▸ ABOUT THIS EXERCISE
Retype exactly the lines from the one that contains "knows. But I found" through the end of the listing, both included, but not the pictures.

▸ SUPPLIED DATA
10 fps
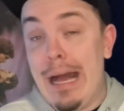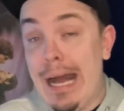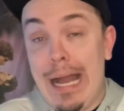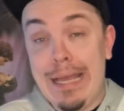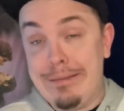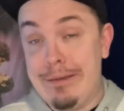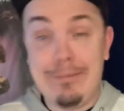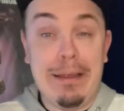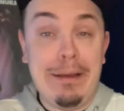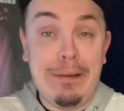I
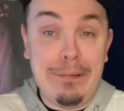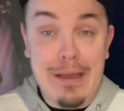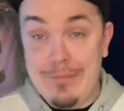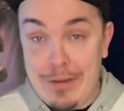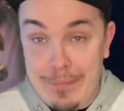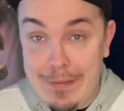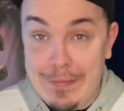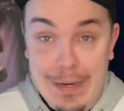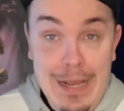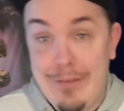don't know. I've never met
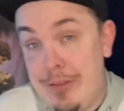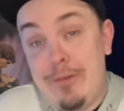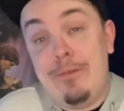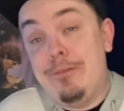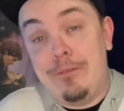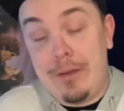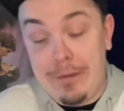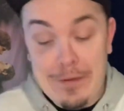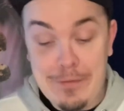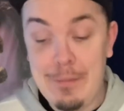the guy, so who fuck
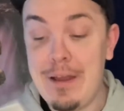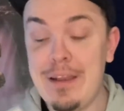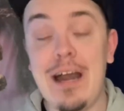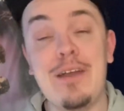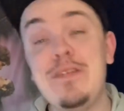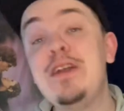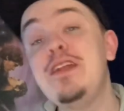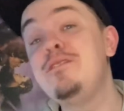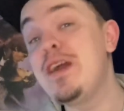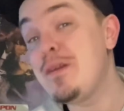knows. But I found
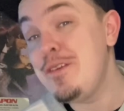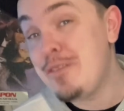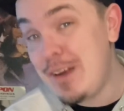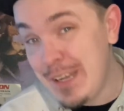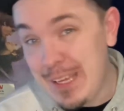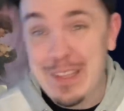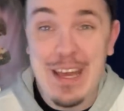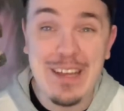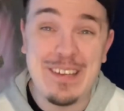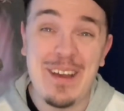it very funny
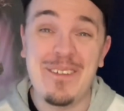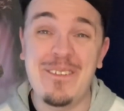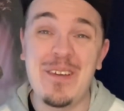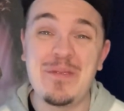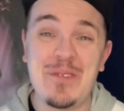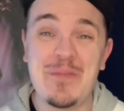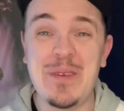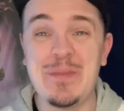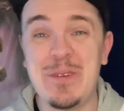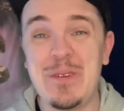that Donald Trump, of all
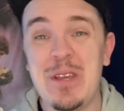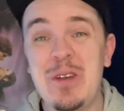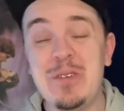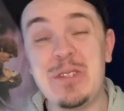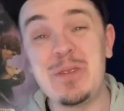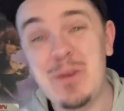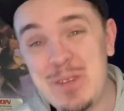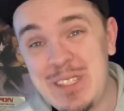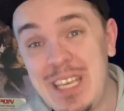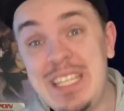people, was
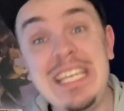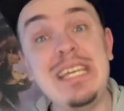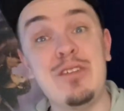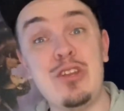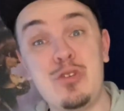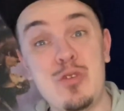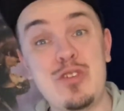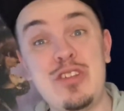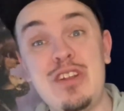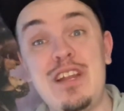endorsing it. He even
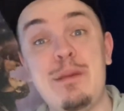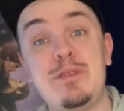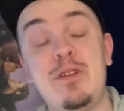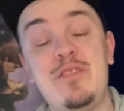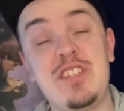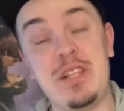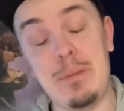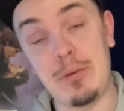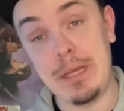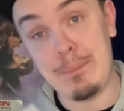endorsed it on an episode of
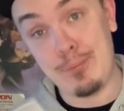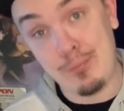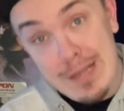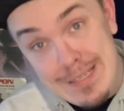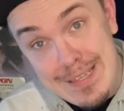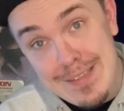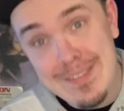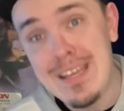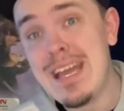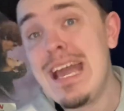Celebrity
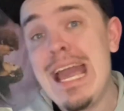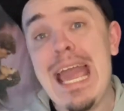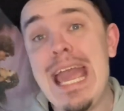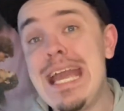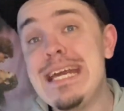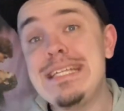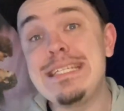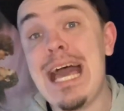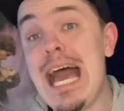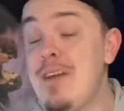Apprentice.
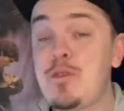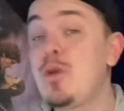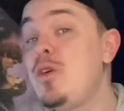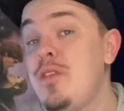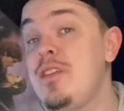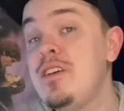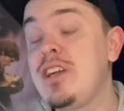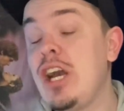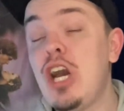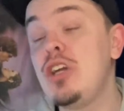And after all
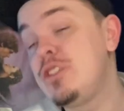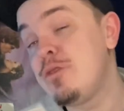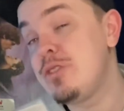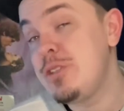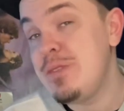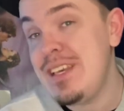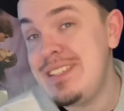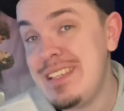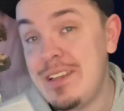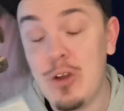the controversy with
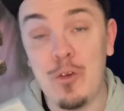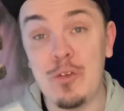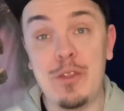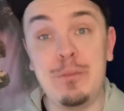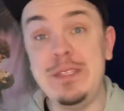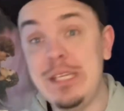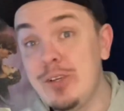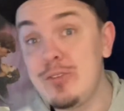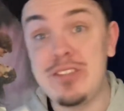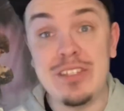ACN over the
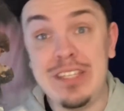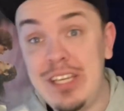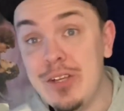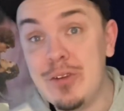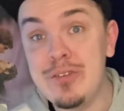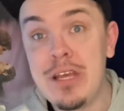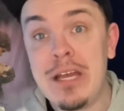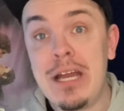years and years,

▸ EXERCISE RESPONSE
knows. But I found
it very funny
that Donald Trump, of all
people, was
endorsing it. He even
endorsed it on an episode of
Celebrity
Apprentice.
And after all
the controversy with
ACN over the
years and years,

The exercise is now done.